As many of you may have heard, this past weekend President Obama
signed the "Tax Relief, Unemployment Insurance Reauthorization, and Job
Creation Act of 2010" into law. This recently enacted law is a sweeping tax
package that includes, among many other items, an extension of the Bush-era tax
cuts for two years, estate tax relief, a two-year "patch" of the alternative
minimum tax (AMT), a two-percentage-point cut in employee-paid payroll taxes and
in self-employment tax for 2011, new incentives to invest in machinery and
equipment, and a host of retroactively resuscitated and extended tax breaks for
individuals and businesses.

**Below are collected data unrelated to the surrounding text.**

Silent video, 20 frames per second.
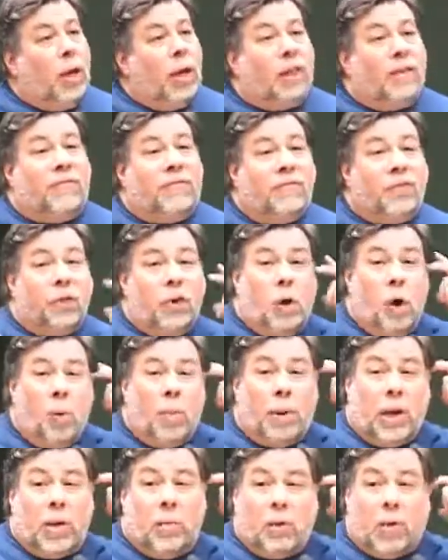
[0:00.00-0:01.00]
The
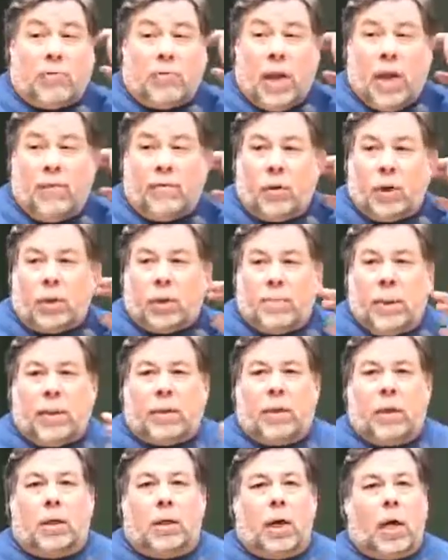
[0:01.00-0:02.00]
nobody would have ever
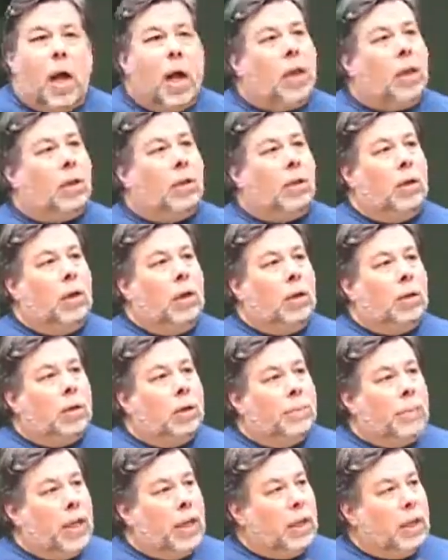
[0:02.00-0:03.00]
expected color
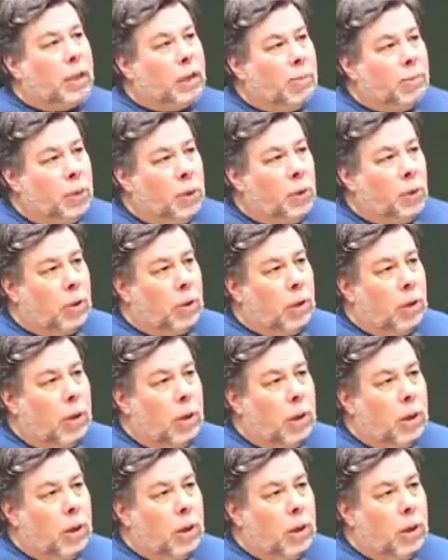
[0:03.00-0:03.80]
to be in a computer.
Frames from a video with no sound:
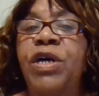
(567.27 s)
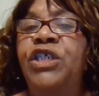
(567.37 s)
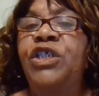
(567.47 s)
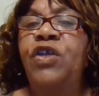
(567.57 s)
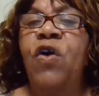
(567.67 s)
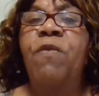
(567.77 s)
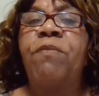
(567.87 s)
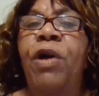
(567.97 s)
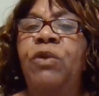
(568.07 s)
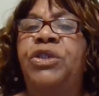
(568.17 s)
was no
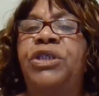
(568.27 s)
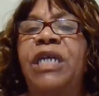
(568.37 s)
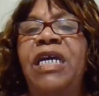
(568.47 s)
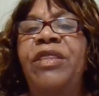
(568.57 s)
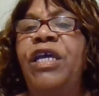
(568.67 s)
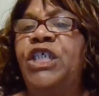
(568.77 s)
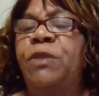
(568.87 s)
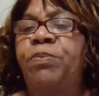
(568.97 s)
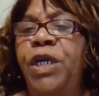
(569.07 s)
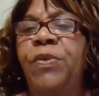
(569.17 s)
motion in their
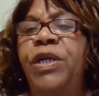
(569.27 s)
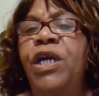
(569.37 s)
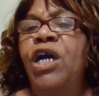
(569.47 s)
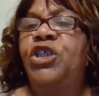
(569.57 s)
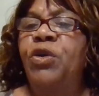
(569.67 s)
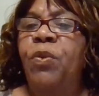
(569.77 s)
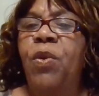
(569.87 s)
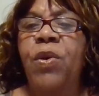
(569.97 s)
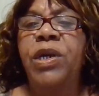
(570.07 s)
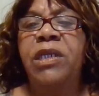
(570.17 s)
spirit
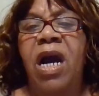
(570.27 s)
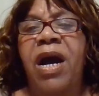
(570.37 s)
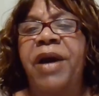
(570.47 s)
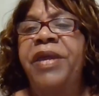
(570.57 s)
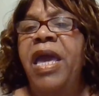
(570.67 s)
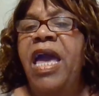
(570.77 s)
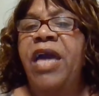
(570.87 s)
toward God,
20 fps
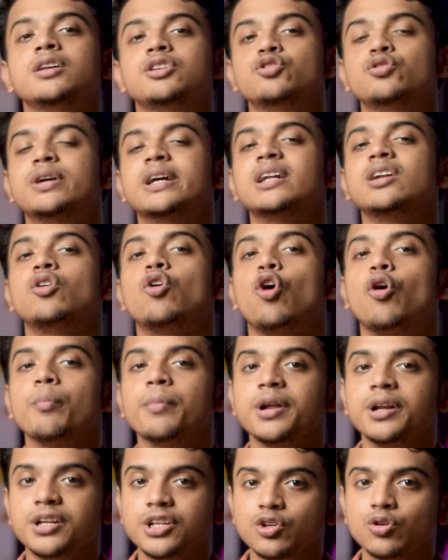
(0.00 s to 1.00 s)
You can
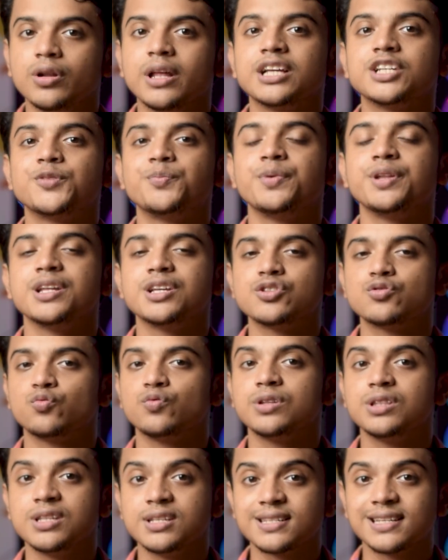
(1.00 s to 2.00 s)
comment your experience
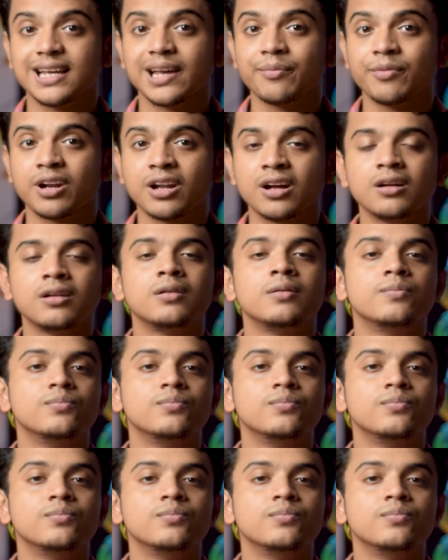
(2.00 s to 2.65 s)
with this camera.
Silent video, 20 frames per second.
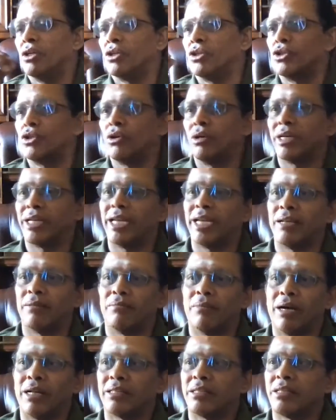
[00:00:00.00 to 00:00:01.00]
So again,
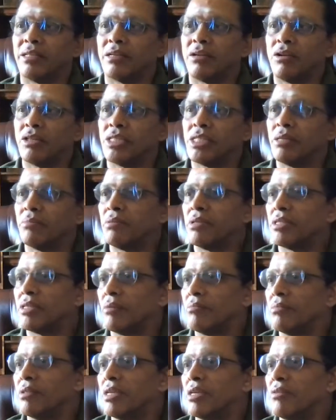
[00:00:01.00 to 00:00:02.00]
matra concept is
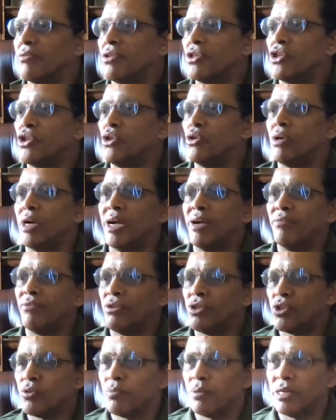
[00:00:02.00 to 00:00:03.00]
something which you have to
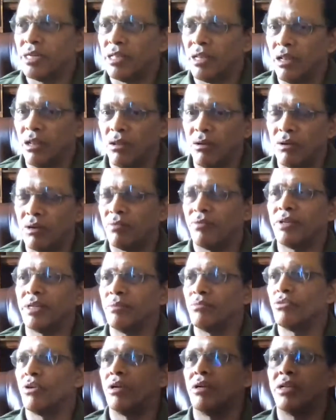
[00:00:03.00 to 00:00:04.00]
spend a lot of
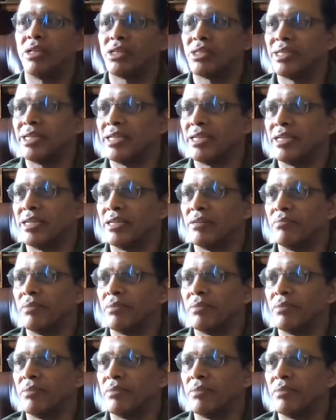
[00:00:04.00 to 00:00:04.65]
time to understand it,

Here's a look at the key elements of the package:
- The current income tax rates will be retained for two years (2011
and 2012), with a top rate of 35% on ordinary income and 15% on qualified
dividends and long-term capital gains.
- Employees and self-employed workers will receive a reduction of
two percentage points in Social Security payroll tax in 2011, bringing the rate
down from 6.2% to 4.2% for employees, and from 12.4% to 10.4% for the
self-employed.
- A two-year AMT "patch" for 2010 and 2011 will keep the AMT
exemption near current levels and allow personal credits to offset AMT. Without
the patch, an estimated 21 million additional taxpayers would have owed AMT for
2010.
- Key tax credits for working families that were enacted or expanded
in the American Recovery and Reinvestment Act of 2009 will be retained.
Specifically, the new law extends the $1,000 child tax credit and maintains its
expanded refundability for two years, extends rules expanding the earned income
credit for larger families and married couples, and extends the higher
education tax credit (the American Opportunity tax credit) and its partial
refundability for two years.
- Businesses can write off 100% of their equipment and machinery
purchases, effective for property placed in service after September 8, 2010 and
through December 31, 2011. For property placed in service in 2012, the new law
provides for 50% additional first-year depreciation.
- Many of the "traditional" tax extenders are extended for two
years, retroactively to 2010 and through the end of 2011. Among many others,
the extended provisions include the election to take an itemized deduction for
state and local general sales taxes in lieu of the itemized deduction for state
and local income taxes; the $250 above-the-line deduction for certain expenses
of elementary and secondary school teachers; and the research credit.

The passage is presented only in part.